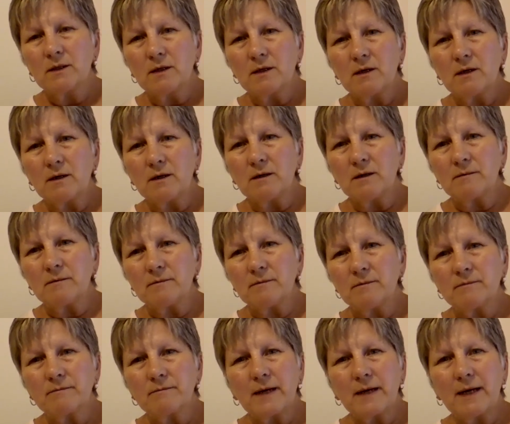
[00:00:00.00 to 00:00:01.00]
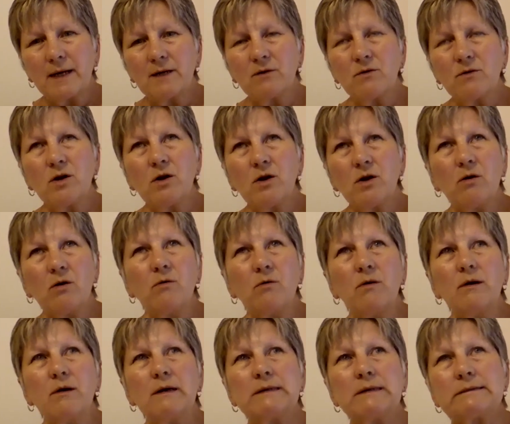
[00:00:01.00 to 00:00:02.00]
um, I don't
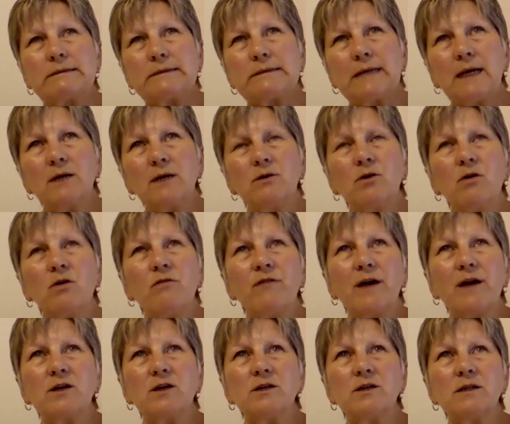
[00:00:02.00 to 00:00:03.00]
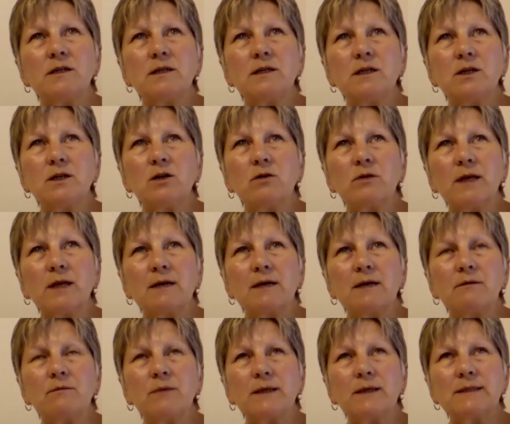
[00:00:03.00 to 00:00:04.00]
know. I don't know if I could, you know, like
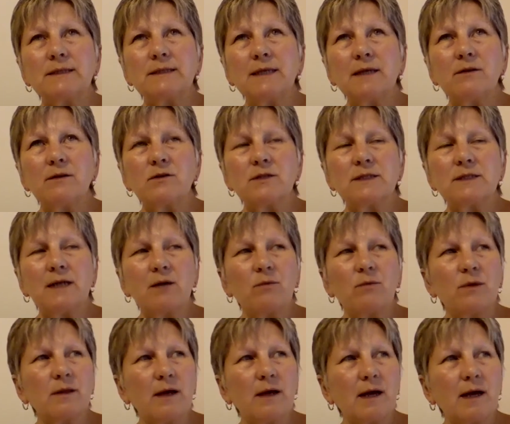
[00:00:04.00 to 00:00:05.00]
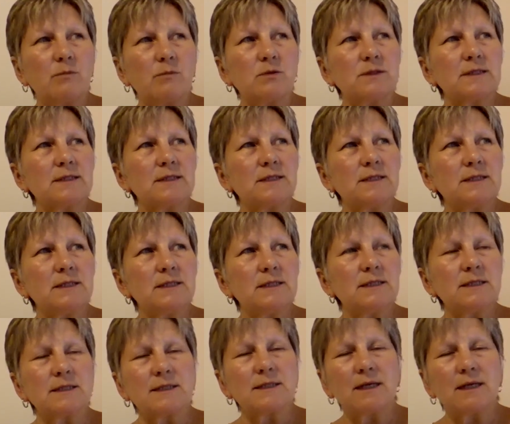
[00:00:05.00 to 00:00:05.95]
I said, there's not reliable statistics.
================================
*Task objective:* Whenever images occur above, omit them and retype each line exactly as it stands.

*Your solution:*
[00:00:00.00 to 00:00:01.00]
[00:00:01.00 to 00:00:02.00]
um, I don't
[00:00:02.00 to 00:00:03.00]
[00:00:03.00 to 00:00:04.00]
know. I don't know if I could, you know, like
[00:00:04.00 to 00:00:05.00]
[00:00:05.00 to 00:00:05.95]
I said, there's not reliable statistics.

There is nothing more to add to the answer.